TASK STATEMENT:
Please write out the line containing "(1.00 s to 2.00 s)" and each line after it through the end of the data, exactly, and nothing else.

SUPPLIED RECORDS:
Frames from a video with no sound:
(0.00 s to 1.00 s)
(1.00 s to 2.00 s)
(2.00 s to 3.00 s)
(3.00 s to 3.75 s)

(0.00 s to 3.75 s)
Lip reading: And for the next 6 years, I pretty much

ANSWER:
(1.00 s to 2.00 s)
(2.00 s to 3.00 s)
(3.00 s to 3.75 s)

(0.00 s to 3.75 s)
Lip reading: And for the next 6 years, I pretty much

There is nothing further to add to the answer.